Von Issio Ehrlich
Es dauerte keine fünf Minuten: Als Technischer Dienst der Telecom getarnt, fuhren Domenico Silano und seine Komplizen auf den Innenhof einer Schweizer Postfiliale. Dort war kurz zuvor ein Geldtransporter angekommen. Angestellte wollten ihn mit 53 Millionen Franken (35 Millionen Euro) beladen. Mit Spielzeugpistolen stürmte Silanos Bande auf den Wagen zu. „Hinlegen, sofort!“, schrie er. Keiner leistete Widerstand, und den Männern gelang der ertragreichste Postraub in der Geschichte der Schweiz. Was sich wie der Anfang eines Gangsterfilms anhört, ist am 1. September 1997 wirklich passiert.
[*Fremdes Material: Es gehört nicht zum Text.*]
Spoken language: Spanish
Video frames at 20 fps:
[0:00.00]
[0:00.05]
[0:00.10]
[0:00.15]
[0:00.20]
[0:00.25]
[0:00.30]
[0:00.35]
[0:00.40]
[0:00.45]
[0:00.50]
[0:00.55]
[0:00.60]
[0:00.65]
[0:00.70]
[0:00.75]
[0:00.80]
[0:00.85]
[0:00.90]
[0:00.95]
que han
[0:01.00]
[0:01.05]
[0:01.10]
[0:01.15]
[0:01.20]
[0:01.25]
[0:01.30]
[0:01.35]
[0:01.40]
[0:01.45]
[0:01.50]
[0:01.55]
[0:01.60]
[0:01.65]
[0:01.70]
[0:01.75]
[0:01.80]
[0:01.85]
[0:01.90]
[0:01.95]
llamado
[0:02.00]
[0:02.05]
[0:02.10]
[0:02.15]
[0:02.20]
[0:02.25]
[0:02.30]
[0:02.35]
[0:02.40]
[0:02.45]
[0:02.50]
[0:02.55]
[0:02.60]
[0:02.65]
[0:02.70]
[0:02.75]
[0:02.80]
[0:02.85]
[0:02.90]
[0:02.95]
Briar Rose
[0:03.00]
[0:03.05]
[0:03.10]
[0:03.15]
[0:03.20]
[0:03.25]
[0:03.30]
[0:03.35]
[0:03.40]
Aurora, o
In dem jetzt auch in Deutschland erschienen Buch „Silano: Der Jahrhundert-Postraub“, schildert der heute 36 Jahre alte Silano den Beginn und das Ende seiner Gangsterkarriere.
Nur wenige Wochen nach dem Raub wurden die meisten Komplizen Silanos gefasst. Der damals 24 Jahre alte Silano konnte flüchten: 15 Monate lang. Er machte Station in Italien, Frankreich, Venezuela und zuletzt in Miami. Dort lebte er mit gefälschtem Pass als „Alberto Sipone“. „Ich war jetzt also in der Sonnenstube der USA gelandet“, dachte sich Silano, „wo sich Reiche und Neureiche, Stars und Sternchen, Prominente und solche, die es gerne wären, die Klinke in die Hand geben.“ Silano lebte sich schnell ein. Mit einem Teil seiner Beute leistete er sich ein Luxusapartment und edle Anzüge. Aber genauso schnell verflog der Reiz des Geldes und die langen Clubbesuche.
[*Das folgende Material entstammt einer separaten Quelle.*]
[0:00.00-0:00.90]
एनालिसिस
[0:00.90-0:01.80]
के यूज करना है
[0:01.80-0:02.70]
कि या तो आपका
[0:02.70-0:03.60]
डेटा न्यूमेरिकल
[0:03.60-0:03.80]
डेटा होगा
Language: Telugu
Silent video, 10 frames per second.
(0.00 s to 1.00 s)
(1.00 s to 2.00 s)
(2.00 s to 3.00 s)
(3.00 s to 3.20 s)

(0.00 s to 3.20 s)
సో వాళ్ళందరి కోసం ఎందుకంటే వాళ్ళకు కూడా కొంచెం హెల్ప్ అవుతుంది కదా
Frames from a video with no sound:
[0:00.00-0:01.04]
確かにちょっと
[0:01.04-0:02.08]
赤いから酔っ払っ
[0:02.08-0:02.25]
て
Die Sehnsucht nach seiner Freundin Lina, die er in der Schweiz zurück lassen musste, hielt er nicht aus. Ihretwegen wurde er gefasst und zu fast fünf Jahren Haft verurteilt. Auch den Großteil seiner Beute verlor er.
Mit seinem Buch scheint der gescheiterte Posträuber gleich zwei Geschichten erzählen zu wollen. Die des coolen und abgeklärten Gangsters, der in Miamis High-Society mit Fotomodels und Champagner von einer Party zur nächsten tanzte. Und die des gutmütigen Freundes, der die Trennung von seiner Liebe und Familie nicht verkraften konnte. Silano, der das Buch mit dem Autor Patrik Maillard schrieb, gelang es nur eine der beiden Geschichten zu erzählen.
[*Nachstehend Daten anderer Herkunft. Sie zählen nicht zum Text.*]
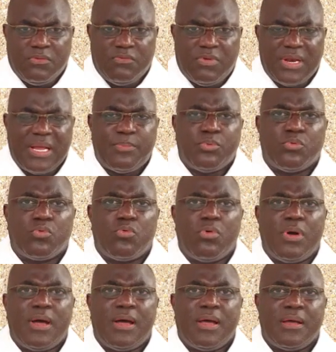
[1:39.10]
Voilà
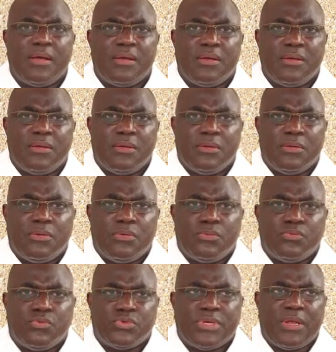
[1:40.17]
pourquoi
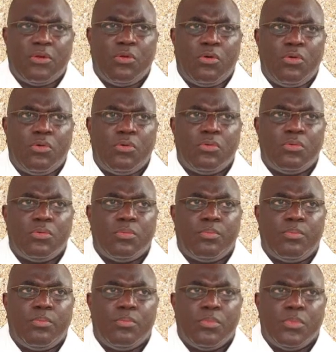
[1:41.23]
nous allons
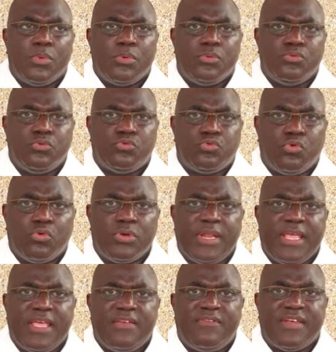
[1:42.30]
nous
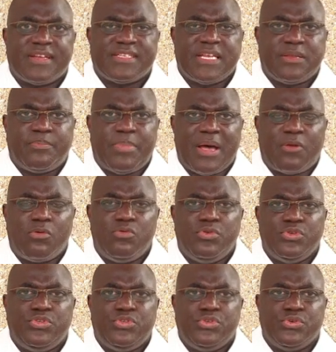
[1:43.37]
tourner vers cette parole
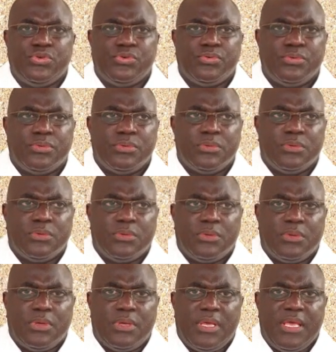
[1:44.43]
de Dieu
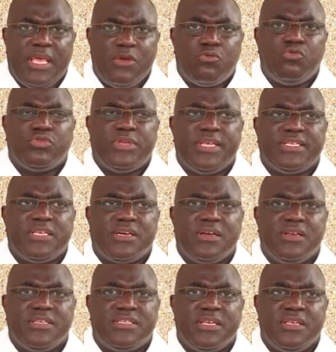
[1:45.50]
et écouter ce
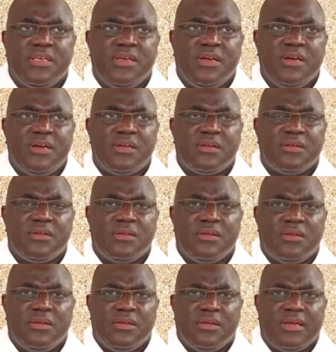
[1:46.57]
que le Seigneur
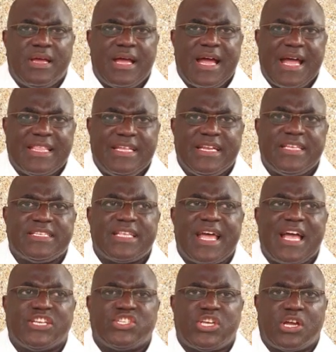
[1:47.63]
adresse
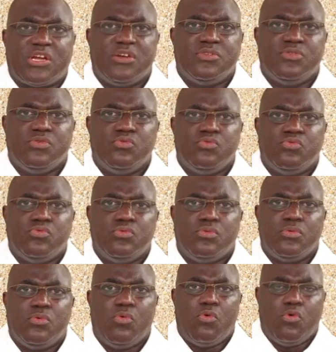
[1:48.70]
à chacun de nous
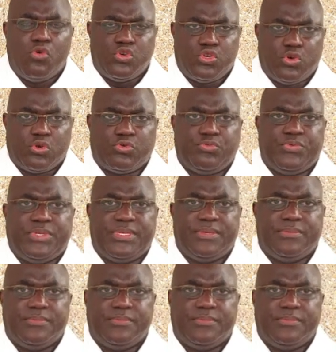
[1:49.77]
aujourd'hui.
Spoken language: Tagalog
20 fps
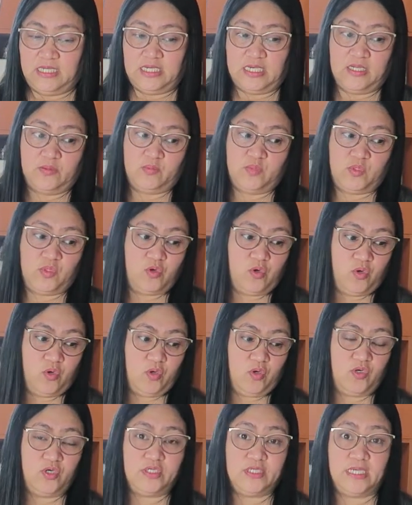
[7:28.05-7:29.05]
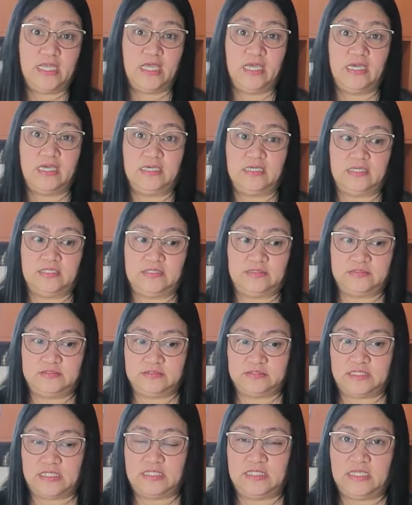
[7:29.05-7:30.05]
love ko ng
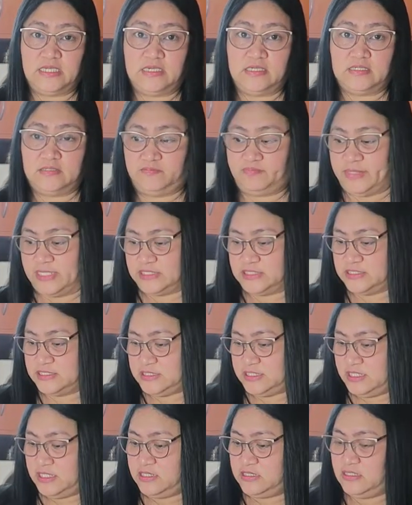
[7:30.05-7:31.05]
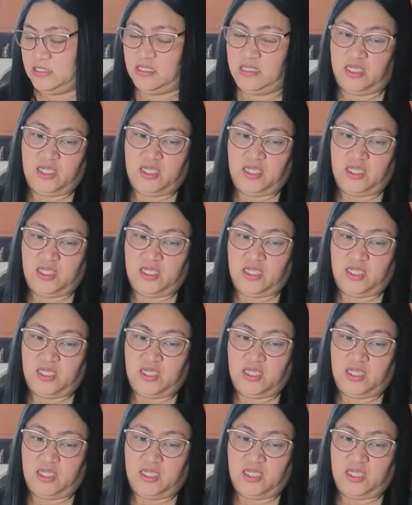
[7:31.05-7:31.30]
kanyang pansit.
Für die Liebesgeschichte von Silano und seiner Freundin finden die Autoren nicht den richtigen Ton. Unzählige Sätze klingen allzu kitschig. „Die Idee eines Treffens mit meiner großen Liebe wurde zur Besessenheit“, heißt es zum Beispiel, „dann endlich fuhren wir zu mir nach Hause, wo unsere innere Glut ein Feuer der Freuden entfachte.“
Geschickt flechten Maillard und Silano dagegen die Erinnerungen des Posträubers mit unzähligen Zeitungsberichten zusammen. Dem Buch gelingt es so, die Geschichte eines Mannes zu erzählen, der „das Spiel seines Lebens spielte“ — und verlor. Als Silano 2002 in Miami von einem Sondereinsatzkommando gefasst wurde, sagte er nichts als: „Good job, man“, „gute Arbeit“.
Literaturangabe:
SILANO, DOMENICO & MAILLARD, PATRIK: Silano. Der Jahrhundert-Postraub. Salis Verlag, Zürich 2009. 224 S., 19,90 €.